(Saved data entries)
⟨

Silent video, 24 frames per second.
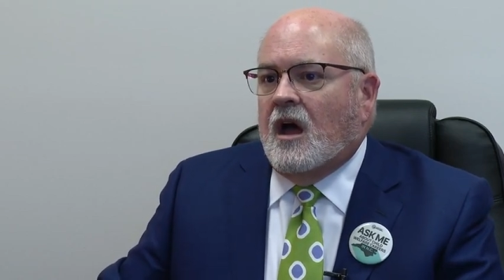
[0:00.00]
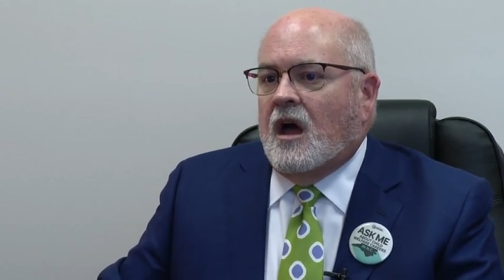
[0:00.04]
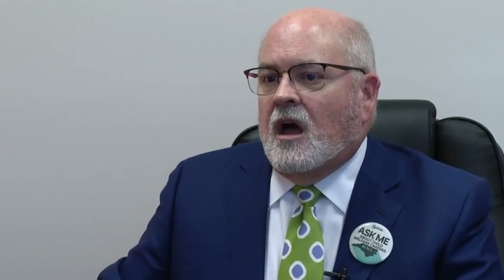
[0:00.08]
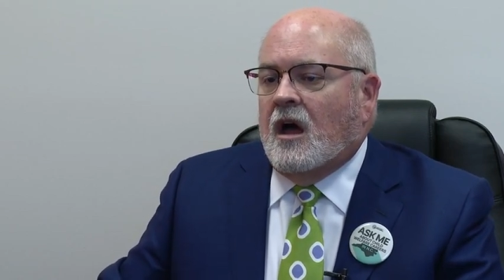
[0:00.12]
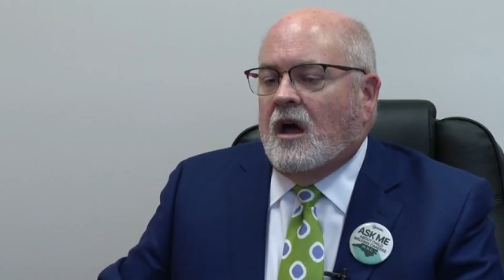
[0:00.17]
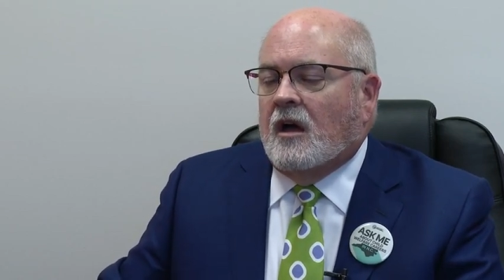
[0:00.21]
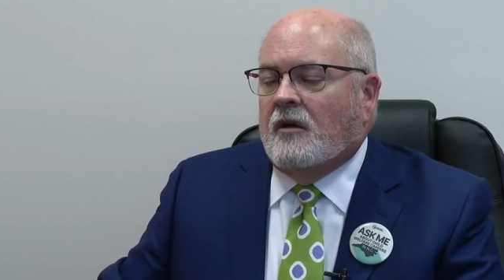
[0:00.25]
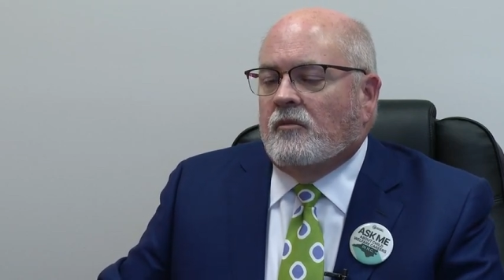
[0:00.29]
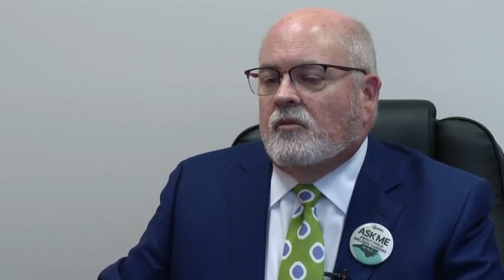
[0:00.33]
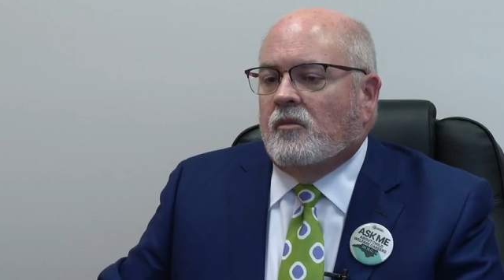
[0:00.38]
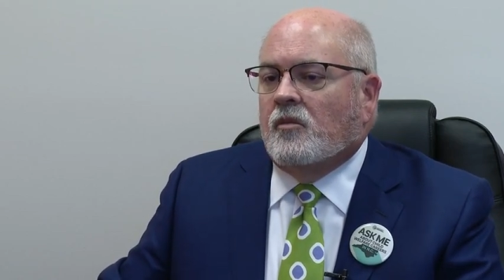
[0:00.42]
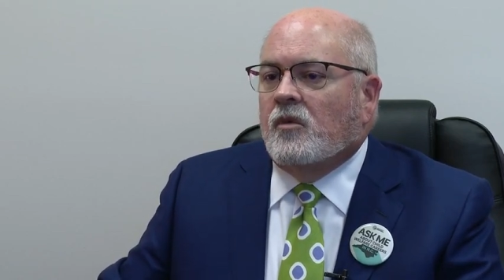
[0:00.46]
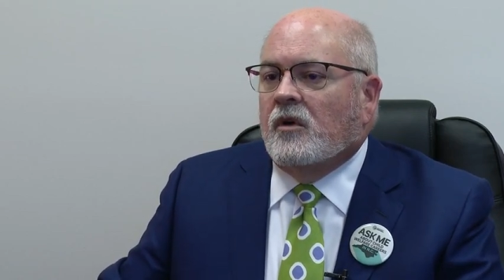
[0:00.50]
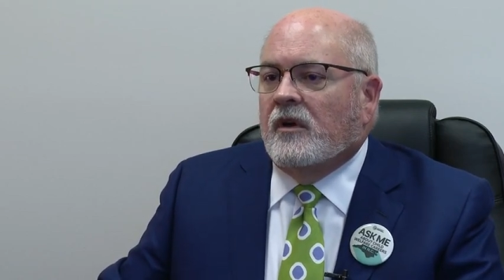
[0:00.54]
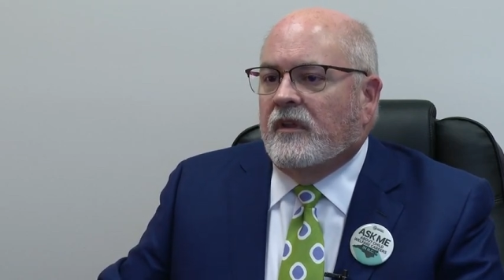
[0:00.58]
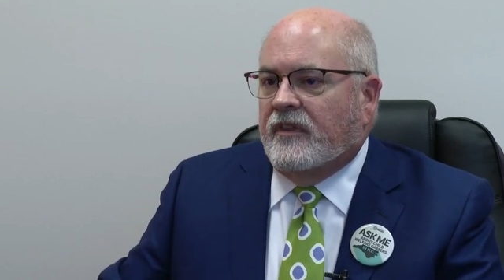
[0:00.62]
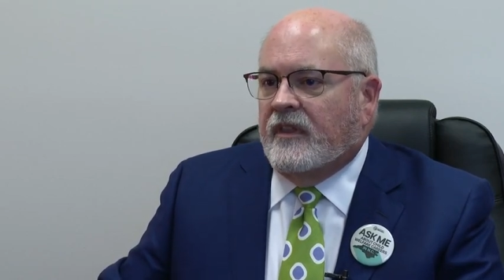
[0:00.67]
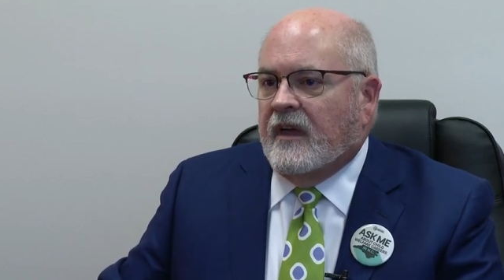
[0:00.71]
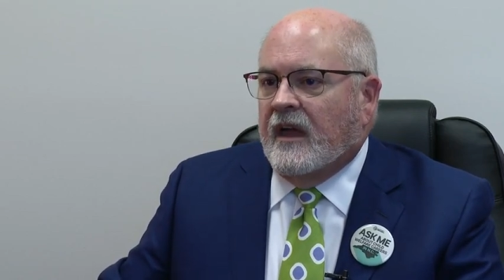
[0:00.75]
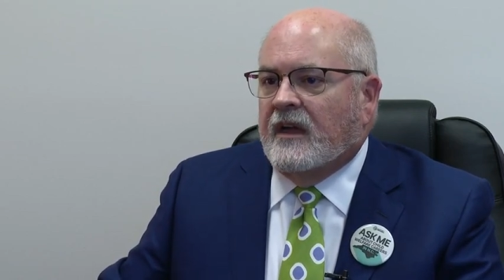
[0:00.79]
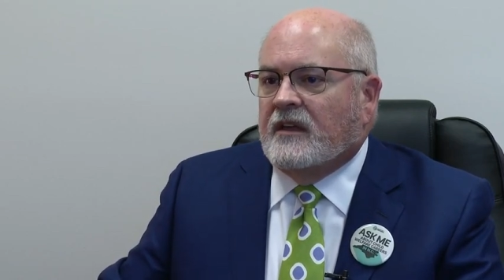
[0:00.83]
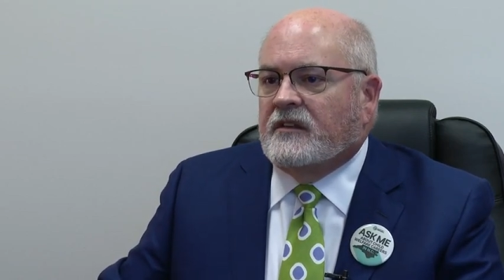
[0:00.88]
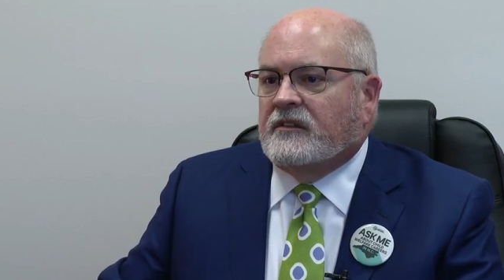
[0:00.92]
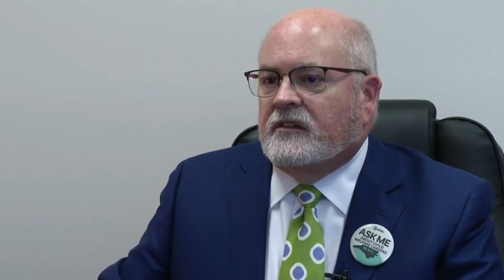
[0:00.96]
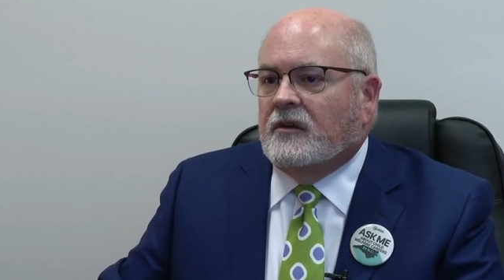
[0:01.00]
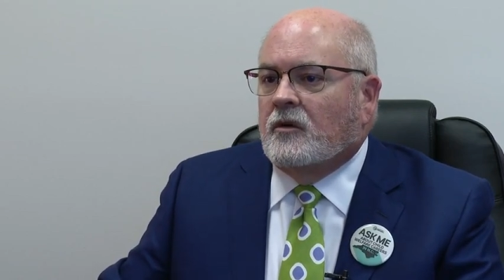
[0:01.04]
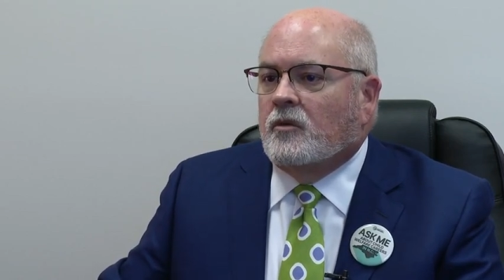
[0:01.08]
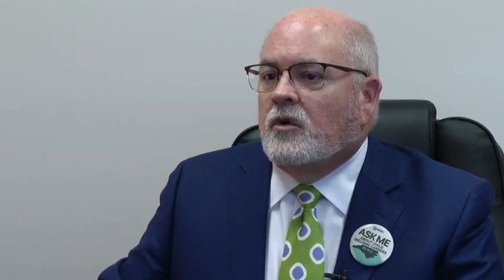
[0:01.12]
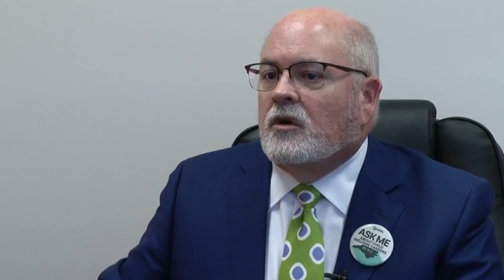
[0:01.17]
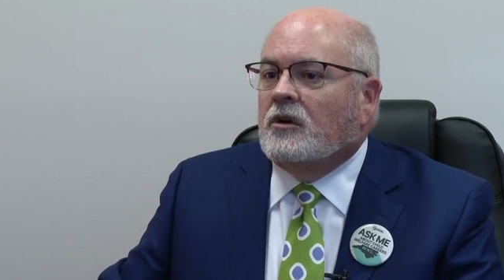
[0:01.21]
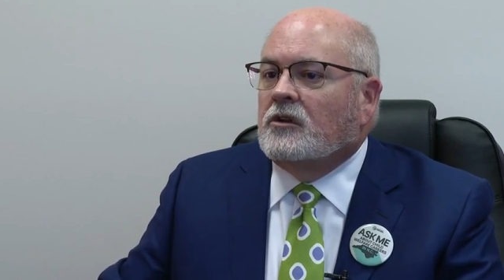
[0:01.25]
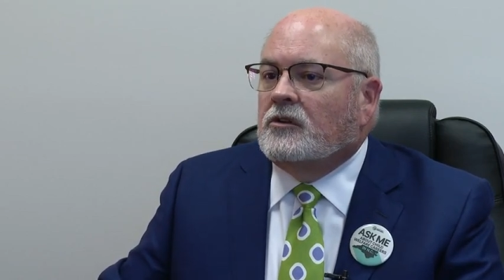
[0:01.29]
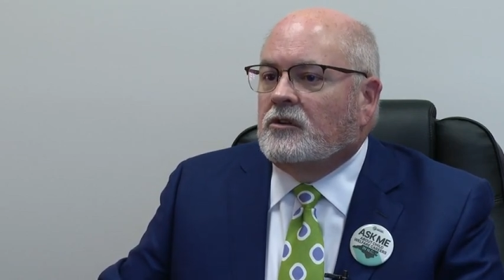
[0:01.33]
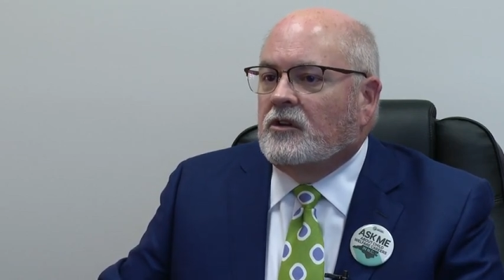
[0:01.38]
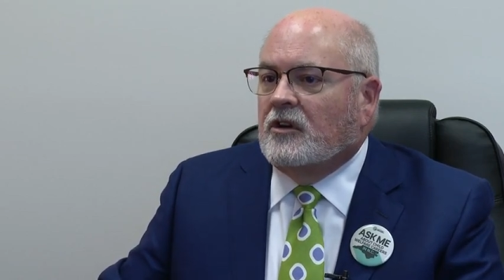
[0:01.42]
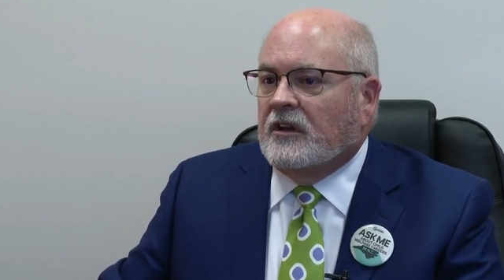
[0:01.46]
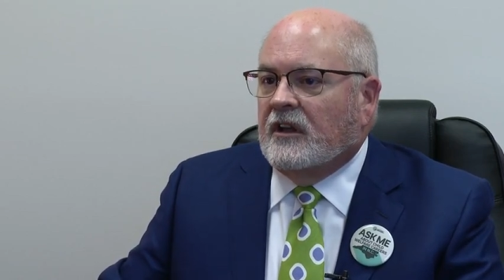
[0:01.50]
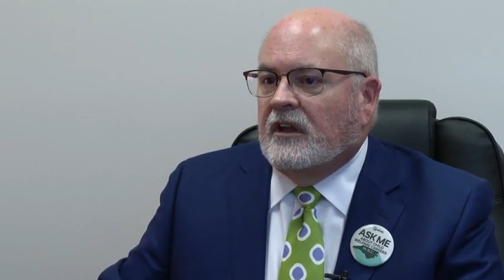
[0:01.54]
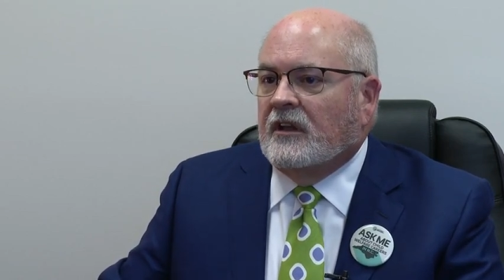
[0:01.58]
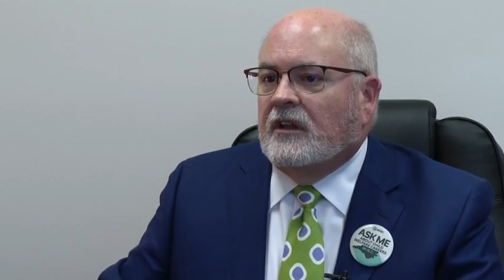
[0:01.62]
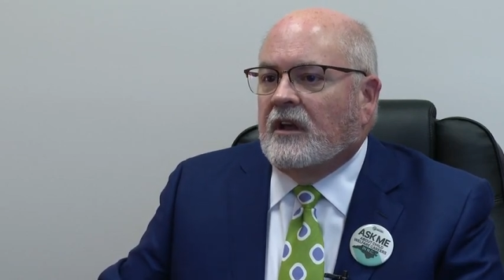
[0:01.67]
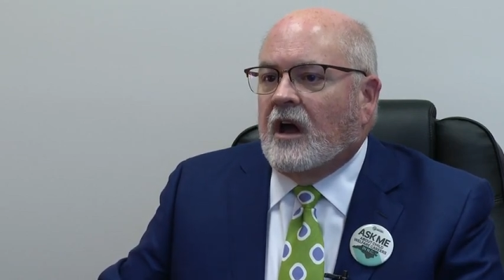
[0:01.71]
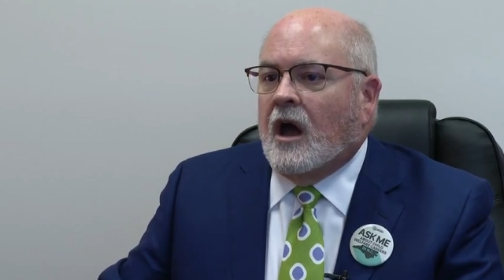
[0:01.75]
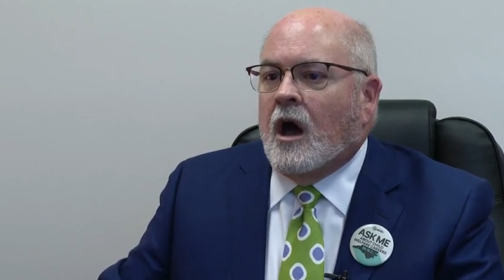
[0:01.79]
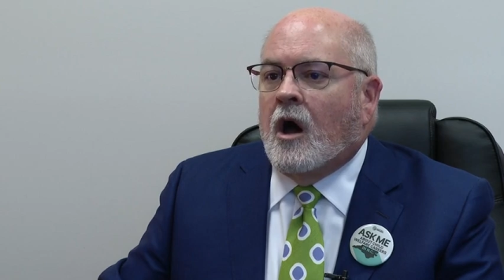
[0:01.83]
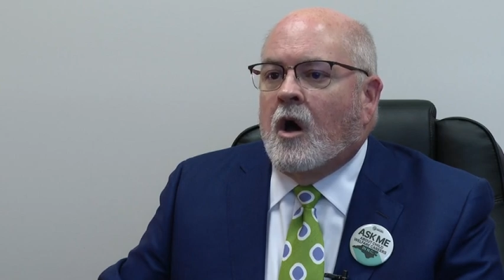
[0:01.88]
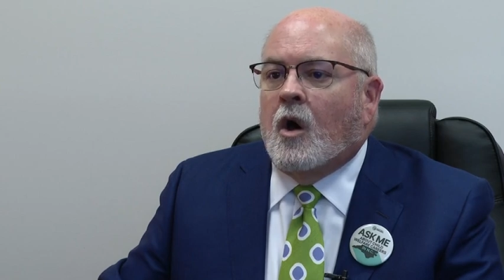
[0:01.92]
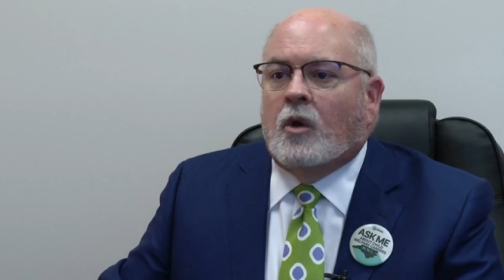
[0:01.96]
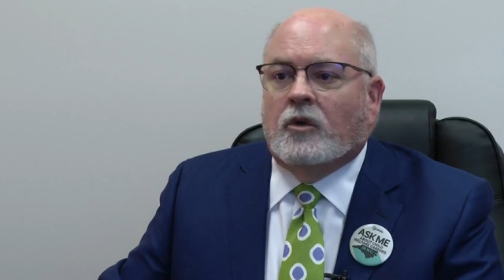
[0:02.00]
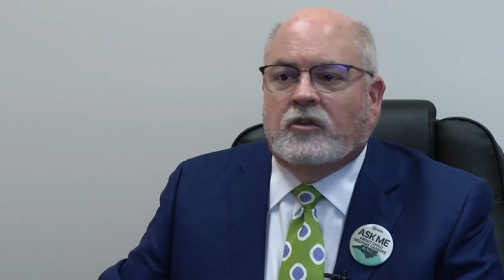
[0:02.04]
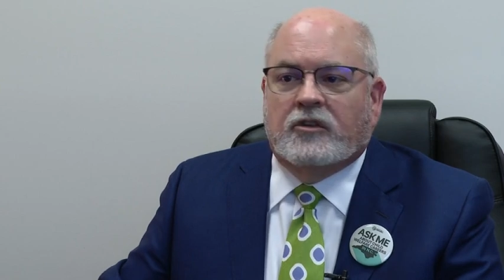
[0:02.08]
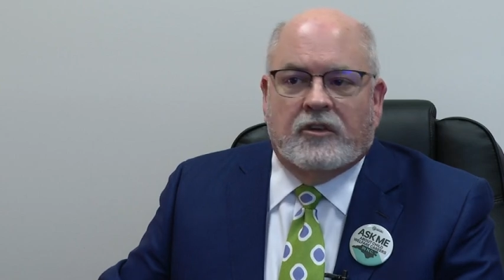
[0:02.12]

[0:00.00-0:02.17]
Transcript: um, with that. So we're looking at all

⟩

■ Task details ■
Please copy the records above word for word, omitting every picture.

■ Your solution ■
Silent video, 24 frames per second.
[0:00.00]
[0:00.04]
[0:00.08]
[0:00.12]
[0:00.17]
[0:00.21]
[0:00.25]
[0:00.29]
[0:00.33]
[0:00.38]
[0:00.42]
[0:00.46]
[0:00.50]
[0:00.54]
[0:00.58]
[0:00.62]
[0:00.67]
[0:00.71]
[0:00.75]
[0:00.79]
[0:00.83]
[0:00.88]
[0:00.92]
[0:00.96]
[0:01.00]
[0:01.04]
[0:01.08]
[0:01.12]
[0:01.17]
[0:01.21]
[0:01.25]
[0:01.29]
[0:01.33]
[0:01.38]
[0:01.42]
[0:01.46]
[0:01.50]
[0:01.54]
[0:01.58]
[0:01.62]
[0:01.67]
[0:01.71]
[0:01.75]
[0:01.79]
[0:01.83]
[0:01.88]
[0:01.92]
[0:01.96]
[0:02.00]
[0:02.04]
[0:02.08]
[0:02.12]

[0:00.00-0:02.17]
Transcript: um, with that. So we're looking at all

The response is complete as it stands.